Hobby Lobby, a crafts store chain owned by conservative evangelical Oklahomans the Greens, challenged Obamacare's contraceptive mandate saying that it violates the religious freedom of the company and its owners.

The Greens, who own Hobby Lobby, argued that the 1993 Religious Freedom Restoration Act (RFRA) protects them from providing morning after pill and intrauterine devices to their 13,000 employees, which is required by the Affordable Care Act.

The government argued its interest in requiring all health insurance plans in providing contraceptives to women and said that Hobby Lobby's religious beliefs do not prevent their employees' right to access care.

According to a report from the The Los Angeles Times, the Supreme Court sounded "ready" to toss a part in the Affordable Care Act which required certain religious corporations, including the likes of Hobby Lobby, to offer employees contraceptive coverage.

Conservative justices were critical of the provision forced on by Hobby Lobby, while women justices, liberals like Elena Kagan, Sonia Sotomayor, and Ruth Bader Ginsburg, defended the law, reports the Times.

Libertarian Justice Anthony Kennedy told U.S. Solicitor General Donald Verrilli, who defended the mandate on Hobby Lobby, that his reasoning "would permit requiring profit-making corporations to pay for abortions."

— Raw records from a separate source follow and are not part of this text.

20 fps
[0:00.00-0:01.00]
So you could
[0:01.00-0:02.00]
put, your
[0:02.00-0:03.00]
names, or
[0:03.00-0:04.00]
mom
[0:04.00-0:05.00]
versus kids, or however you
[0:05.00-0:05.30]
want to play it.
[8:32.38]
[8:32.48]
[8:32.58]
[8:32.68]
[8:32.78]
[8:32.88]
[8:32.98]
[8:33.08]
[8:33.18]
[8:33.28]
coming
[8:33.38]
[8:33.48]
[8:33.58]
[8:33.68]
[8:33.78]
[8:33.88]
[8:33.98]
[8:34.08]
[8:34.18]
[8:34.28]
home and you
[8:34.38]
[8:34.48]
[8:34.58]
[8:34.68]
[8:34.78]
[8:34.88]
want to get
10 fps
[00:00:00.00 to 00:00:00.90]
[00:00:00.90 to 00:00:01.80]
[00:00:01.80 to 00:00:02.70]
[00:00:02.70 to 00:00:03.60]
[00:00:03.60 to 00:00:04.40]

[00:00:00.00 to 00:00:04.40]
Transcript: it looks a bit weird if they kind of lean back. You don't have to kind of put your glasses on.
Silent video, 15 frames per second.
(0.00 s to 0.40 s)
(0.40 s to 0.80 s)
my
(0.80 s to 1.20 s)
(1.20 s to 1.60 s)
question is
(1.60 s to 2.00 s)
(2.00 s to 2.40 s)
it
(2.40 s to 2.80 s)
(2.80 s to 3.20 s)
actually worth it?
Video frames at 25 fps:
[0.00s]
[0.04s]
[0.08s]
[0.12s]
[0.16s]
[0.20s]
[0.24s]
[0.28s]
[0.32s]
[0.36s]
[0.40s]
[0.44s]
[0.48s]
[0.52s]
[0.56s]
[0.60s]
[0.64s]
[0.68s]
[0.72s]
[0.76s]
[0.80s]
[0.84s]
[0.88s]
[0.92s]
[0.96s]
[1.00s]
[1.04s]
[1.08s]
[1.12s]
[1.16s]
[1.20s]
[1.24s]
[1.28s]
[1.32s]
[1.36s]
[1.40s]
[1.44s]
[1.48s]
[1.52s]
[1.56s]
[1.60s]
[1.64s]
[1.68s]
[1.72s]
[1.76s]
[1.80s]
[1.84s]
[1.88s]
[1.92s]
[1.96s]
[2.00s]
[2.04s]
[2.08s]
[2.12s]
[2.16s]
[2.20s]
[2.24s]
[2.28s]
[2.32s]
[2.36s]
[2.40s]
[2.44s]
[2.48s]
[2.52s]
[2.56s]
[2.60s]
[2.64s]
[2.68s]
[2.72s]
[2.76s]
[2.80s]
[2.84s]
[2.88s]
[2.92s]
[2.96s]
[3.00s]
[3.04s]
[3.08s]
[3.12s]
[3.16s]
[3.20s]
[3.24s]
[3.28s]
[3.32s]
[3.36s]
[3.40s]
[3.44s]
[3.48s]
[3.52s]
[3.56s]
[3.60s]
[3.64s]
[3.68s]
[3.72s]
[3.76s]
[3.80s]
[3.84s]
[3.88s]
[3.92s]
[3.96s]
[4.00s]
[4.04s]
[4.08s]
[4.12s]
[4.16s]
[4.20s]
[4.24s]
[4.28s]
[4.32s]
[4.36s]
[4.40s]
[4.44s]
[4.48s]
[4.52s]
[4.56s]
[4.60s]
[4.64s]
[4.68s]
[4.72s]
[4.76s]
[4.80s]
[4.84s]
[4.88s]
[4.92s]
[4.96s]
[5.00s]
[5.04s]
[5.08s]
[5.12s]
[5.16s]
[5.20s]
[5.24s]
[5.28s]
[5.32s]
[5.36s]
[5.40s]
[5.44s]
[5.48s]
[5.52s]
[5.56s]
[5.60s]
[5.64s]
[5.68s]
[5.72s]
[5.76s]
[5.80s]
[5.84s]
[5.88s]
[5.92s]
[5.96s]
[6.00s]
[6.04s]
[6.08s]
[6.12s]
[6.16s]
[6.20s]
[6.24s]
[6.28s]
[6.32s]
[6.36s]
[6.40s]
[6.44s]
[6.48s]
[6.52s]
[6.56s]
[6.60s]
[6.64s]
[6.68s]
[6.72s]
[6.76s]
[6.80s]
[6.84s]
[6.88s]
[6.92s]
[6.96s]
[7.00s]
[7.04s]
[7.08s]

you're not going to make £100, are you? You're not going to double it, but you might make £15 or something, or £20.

The rule at risk on the health-care overhaul is a stipulation that Obamacare requiring all new health insurance plans to pay for contraceptives. The issue at hand is whether profit corporations, in this case Hobby Lobby Inc., can refuse to provide contraceptive services to its employees. 

Verrilli argument is that for-profit corporations should not have a right to religious claims that supersedes federal law. Verrilli told Chief Justice John Roberts that it the case could open the potential for for-profit corporations to bombard with claiming exemptions.

Hobby Lobby's mandate has turned into the most significant Obamacare-related case argued before the Supreme Court since the high court supported the law's individual insurance mandate in the 2012 presidential elections. A ruling is most likely to come in June.